A la muerte del señor de Bargeton, Louise de Nègrepelisse había vendido el palacio de la calle Minage. La señora de Sénonches, que se encontraba viviendo en reducido espacio, convenció al señor de Sénonches para que comprara esta casa, cuna de las ambiciones de Lucien, y en donde comenzó esta escena. Zéphirine de Sénonches había concebido la idea de suceder a la señora de Bargeton en aquella especie de reinado que había ejercido, tener un salón y poder, al fin, hacer la gran dama.

Una escisión, había tenido lugar en la alta sociedad de Angulema, entre los que, a raíz del duelo del señor de Bargeton y el señor de Chandour, estaban a favor de la inocencia de Louise de Nègrepelisse y los que se aferraban a las calumnias de Stanislas de Chandour. La señora de Sénonches se declaró a favor de los Bargeton y conquistó primeramente a todos los de ese partido. Después, cuando se hubo instalado en su palacio, se aprovechó de la costumbre de muchas personas que acudían allí para jugar desde hacía tantos años. Recibió todas las noches y consiguió un claro triunfo sobre Amélie de Chandour, que se presentó como antagonista suya.

Las esperanzas de Francis du Hautoy, que se vio en el corazón de la aristocracia de Angulema, iban hasta querer casar a Françoise con el viejo señor de Séverac, que la señora du Brossard no había podido capturar para su hija. La vuelta de la señora de Bargeton, convertida en prefecta de Angulema, aumentó las pretensiones de Zéphirine para con su muy amada ahijada. Se decía que la condesa Sixte du Châtelet usaría su influencia para la que se había convertido en su acérrima campeona.

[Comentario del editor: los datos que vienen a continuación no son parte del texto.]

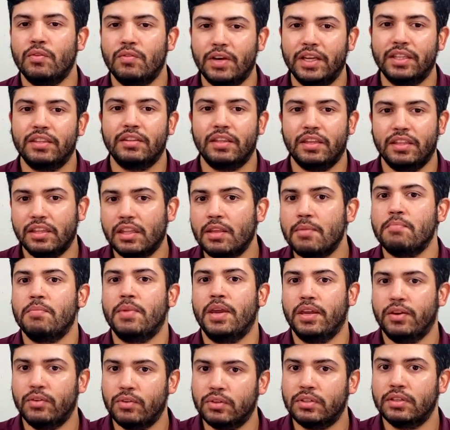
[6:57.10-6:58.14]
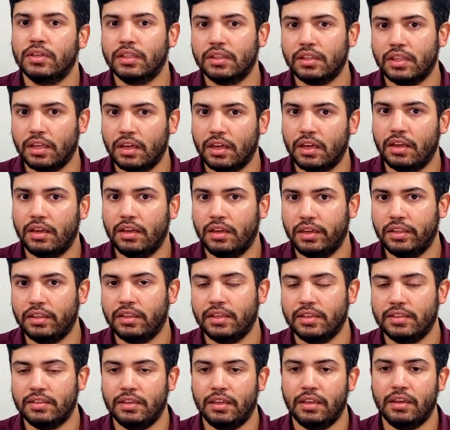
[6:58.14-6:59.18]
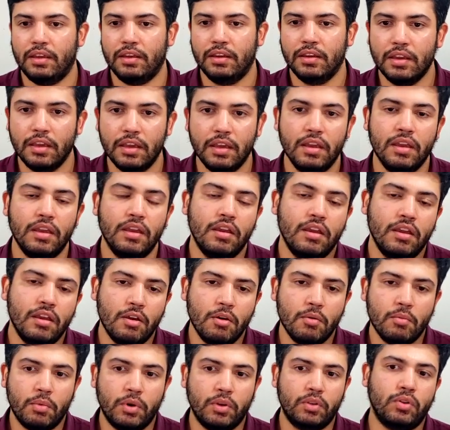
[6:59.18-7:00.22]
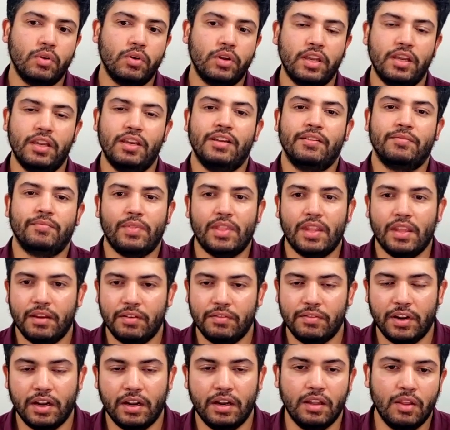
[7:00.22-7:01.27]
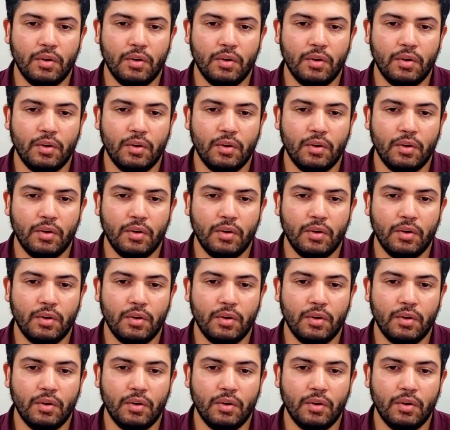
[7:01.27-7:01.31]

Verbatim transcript: bastante menos esta, serie. Puesto que al final de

El papelero, que conocía el mundillo de Angulema al dedillo, se dio cuenta, de una ojeada, de todas esas dificultades, pero resolvió salir de este difícil paso mediante una de esas maniobras audaces que sólo Tartufo se hubiese permitido. El procuradorcillo, muy sorprendido por la lealtad de su comanditario en enredos, le dejaba sumido en sus meditaciones mientras caminaban desde la fábrica de papel hasta la calle Minage, donde a la puerta de entrada los dos inoportunos fueron detenidos por estas palabras:

—El señor y la señora están almorzando.

—Anúncienos a pesar de todo —repuso Cointet el mayor.

A su nombre, una vez introducido el devoto comerciante, presentó el procurador a la preciosa Zéphirine, que almorzaba con el señor Francis du Hautoy y la señorita de La Haye. El señor de Sénonches se había ido, como siempre, a abrir la caza a casa del señor de Pimentel.